帰郷してまもなく、茨城県から一通の手紙が届いた。差出人は次兄・良雄の属していた部隊の小隊長だった。良雄はインパール作戦に参加していた。ビルマとインド国境のコヒマで良雄たちは英軍とぶつかり敗走した。手紙にはその時の模様が書き連ねてあった。
「・・・・・・日本では想像できない大雨が降り続いていました。私たちはゆくあてもなく山の中を敗走しました。その時、良雄君はマラリアにおかされていました。皆の肩にかつがれてやっと歩ける状態でした。・・・・、やがて、良雄君がふりしぼるように言いました。 『もういいから、自分を自分をここに置いて、行ってくれ』と・・・・・。私たちは草の中に良雄君を寝かせて・・・・行きました。 もし万が一、生きていれば、後を追ってきたイギリス兵に捕虜にされるかもしれない・・・・そう願うばかりです。・・・・」
兄が寝かされた草の上、そこは水浸しだったにちがいない。勝つ見込みのない戦闘、食べるものは当初から何も用意されず民家から略奪すればいいとする無責任極まりない暴挙。その常軌を逸した作戦の中で、もっとも自分を愛し支えてくれた兄が生け贄にされた。なぜ、こんな理不尽な目に遭わなければならないのか・・・・・・
▼九州の貧しい農家に育ち、懸命に働き、無名戦士として戦場を駆けた兄弟達。わが父、幸雄は、怒りをこめて戦場の惨禍を語り、兄・良雄の最期の姿に思いを馳せるくだりになると、いつものように涙にあふれ、いつものように話はそこで止まった。

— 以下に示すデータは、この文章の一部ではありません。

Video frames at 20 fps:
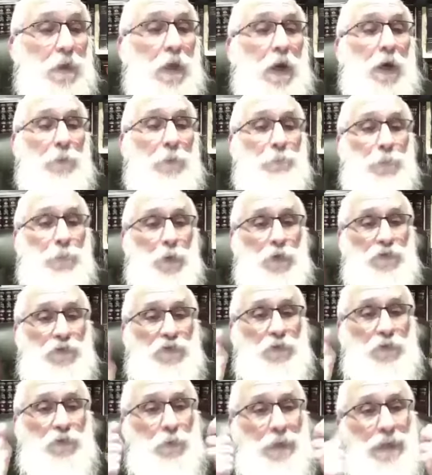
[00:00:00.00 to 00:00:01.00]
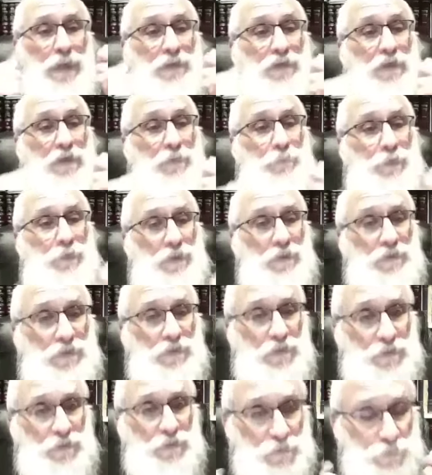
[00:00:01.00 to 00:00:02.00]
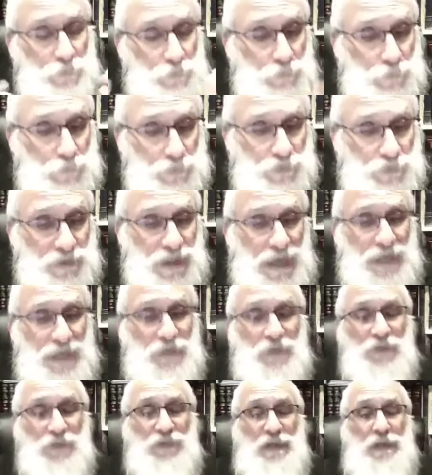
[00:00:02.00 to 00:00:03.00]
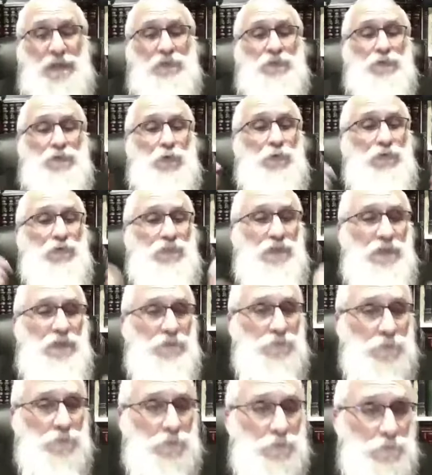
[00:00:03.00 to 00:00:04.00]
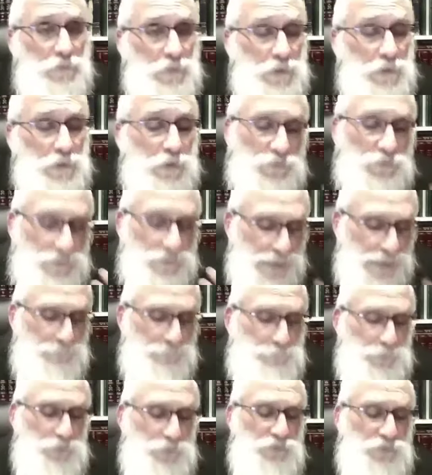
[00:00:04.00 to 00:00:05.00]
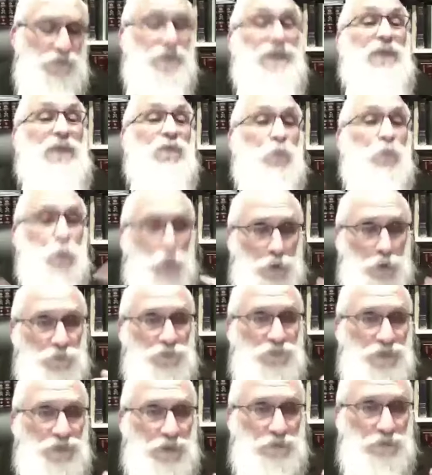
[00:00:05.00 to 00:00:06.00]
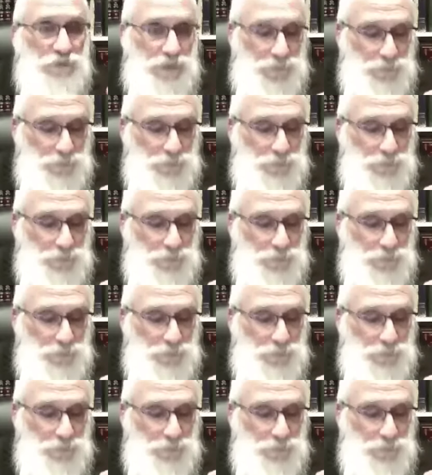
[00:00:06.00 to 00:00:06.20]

A person who had the ability to do good and instead chose evil, so that person is worse, Dr.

▼ 雲南から朝鮮半島、そして日本列島にかけての湿地に自生する紫蘭の花、その花に?無名戦士?の花言葉をつけたのは誰だろうか。その人こそ、銃弾に倒れた草むらで目の前に飛び込んできた艶やかな紫を忘れられなかった名もない兵士だったのかもしれない。紫蘭を見かけるとそんなことをふと思う。